#### Data records

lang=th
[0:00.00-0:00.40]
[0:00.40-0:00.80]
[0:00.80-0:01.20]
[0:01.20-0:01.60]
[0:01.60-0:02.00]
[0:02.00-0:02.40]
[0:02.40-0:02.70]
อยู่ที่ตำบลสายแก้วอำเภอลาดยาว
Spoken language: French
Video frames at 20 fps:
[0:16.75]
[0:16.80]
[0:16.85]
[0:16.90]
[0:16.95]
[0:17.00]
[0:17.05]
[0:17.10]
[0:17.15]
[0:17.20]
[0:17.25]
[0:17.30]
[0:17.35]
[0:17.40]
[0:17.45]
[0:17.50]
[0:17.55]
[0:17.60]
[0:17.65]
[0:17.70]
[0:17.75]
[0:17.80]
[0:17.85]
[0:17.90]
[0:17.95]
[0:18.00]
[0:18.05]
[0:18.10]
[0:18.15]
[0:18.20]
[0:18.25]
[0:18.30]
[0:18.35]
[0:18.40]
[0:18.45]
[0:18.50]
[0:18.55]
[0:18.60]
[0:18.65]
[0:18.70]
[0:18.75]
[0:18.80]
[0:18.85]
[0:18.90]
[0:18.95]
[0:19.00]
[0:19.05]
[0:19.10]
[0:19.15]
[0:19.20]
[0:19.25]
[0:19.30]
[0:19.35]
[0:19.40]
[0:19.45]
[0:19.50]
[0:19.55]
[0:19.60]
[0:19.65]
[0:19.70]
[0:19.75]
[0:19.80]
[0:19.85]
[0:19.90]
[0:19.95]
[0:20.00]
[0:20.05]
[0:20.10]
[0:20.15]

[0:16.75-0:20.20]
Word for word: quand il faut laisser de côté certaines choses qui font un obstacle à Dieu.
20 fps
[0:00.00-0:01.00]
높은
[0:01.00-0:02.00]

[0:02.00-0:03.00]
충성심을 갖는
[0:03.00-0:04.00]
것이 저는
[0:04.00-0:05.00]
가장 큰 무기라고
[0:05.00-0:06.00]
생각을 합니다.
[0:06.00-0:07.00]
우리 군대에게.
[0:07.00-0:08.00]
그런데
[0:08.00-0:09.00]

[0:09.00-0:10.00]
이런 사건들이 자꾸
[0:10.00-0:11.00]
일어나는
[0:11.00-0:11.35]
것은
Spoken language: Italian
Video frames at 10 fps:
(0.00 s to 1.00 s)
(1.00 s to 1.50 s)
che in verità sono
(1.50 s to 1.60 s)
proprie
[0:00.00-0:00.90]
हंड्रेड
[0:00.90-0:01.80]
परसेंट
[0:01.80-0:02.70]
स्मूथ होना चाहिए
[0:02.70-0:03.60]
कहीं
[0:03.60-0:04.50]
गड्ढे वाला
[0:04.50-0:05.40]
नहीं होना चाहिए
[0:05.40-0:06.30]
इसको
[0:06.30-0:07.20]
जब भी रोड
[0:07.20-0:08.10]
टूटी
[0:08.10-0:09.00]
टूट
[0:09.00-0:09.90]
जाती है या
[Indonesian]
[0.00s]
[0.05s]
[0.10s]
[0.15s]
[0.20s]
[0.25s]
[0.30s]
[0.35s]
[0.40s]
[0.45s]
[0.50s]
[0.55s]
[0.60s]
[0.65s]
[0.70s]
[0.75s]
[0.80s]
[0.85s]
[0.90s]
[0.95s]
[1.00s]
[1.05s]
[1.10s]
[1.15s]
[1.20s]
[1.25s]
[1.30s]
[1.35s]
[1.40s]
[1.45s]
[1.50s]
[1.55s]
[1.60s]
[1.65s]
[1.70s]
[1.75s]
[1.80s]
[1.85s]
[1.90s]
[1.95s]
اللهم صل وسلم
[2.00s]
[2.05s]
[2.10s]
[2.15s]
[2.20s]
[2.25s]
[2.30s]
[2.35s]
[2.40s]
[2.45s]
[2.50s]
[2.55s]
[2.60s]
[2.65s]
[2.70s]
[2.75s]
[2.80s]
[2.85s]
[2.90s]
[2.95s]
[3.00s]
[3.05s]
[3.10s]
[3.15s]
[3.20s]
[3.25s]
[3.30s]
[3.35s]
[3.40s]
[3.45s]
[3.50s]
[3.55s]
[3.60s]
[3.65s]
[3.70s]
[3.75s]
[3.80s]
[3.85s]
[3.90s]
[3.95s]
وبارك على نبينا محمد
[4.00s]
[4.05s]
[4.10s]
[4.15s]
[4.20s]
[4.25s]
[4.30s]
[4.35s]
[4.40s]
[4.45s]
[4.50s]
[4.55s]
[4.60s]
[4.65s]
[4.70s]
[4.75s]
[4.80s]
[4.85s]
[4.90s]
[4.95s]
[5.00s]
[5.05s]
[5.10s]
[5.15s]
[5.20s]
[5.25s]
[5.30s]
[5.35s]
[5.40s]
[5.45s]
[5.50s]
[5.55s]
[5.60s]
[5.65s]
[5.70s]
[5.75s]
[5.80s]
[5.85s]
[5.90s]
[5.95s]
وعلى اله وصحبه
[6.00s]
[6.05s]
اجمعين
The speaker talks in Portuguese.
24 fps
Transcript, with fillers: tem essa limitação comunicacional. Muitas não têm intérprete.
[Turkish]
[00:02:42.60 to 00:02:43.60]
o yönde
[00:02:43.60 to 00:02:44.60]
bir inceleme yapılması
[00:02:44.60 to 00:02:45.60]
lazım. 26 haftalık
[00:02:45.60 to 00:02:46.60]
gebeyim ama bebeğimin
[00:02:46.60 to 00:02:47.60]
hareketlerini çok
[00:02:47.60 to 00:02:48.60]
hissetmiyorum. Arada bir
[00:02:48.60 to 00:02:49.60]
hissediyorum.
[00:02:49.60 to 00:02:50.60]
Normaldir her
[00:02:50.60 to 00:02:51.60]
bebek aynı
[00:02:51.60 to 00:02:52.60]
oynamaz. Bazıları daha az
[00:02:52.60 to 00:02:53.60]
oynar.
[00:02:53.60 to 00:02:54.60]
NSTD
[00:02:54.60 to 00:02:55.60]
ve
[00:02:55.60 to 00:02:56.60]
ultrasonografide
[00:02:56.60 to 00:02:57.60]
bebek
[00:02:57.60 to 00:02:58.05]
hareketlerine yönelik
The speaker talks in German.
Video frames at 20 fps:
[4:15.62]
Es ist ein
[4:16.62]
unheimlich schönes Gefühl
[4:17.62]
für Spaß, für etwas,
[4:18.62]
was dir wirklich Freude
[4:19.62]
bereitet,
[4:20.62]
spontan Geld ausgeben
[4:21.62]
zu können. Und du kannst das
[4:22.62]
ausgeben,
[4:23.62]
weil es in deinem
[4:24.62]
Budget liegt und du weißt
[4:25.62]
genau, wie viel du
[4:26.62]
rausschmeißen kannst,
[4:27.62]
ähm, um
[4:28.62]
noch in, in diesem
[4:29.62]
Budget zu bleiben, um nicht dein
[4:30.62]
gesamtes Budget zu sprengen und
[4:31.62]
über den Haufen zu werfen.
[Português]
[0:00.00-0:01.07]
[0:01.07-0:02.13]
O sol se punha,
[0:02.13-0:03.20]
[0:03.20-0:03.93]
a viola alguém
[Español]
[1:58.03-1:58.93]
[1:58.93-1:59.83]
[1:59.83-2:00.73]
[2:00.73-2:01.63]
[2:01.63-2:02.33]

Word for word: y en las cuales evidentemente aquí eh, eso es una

########

● **Work request**: Pull out every line above that holds the word "talks".

● **Exercise answer**:
The speaker talks in Portuguese.
The speaker talks in German.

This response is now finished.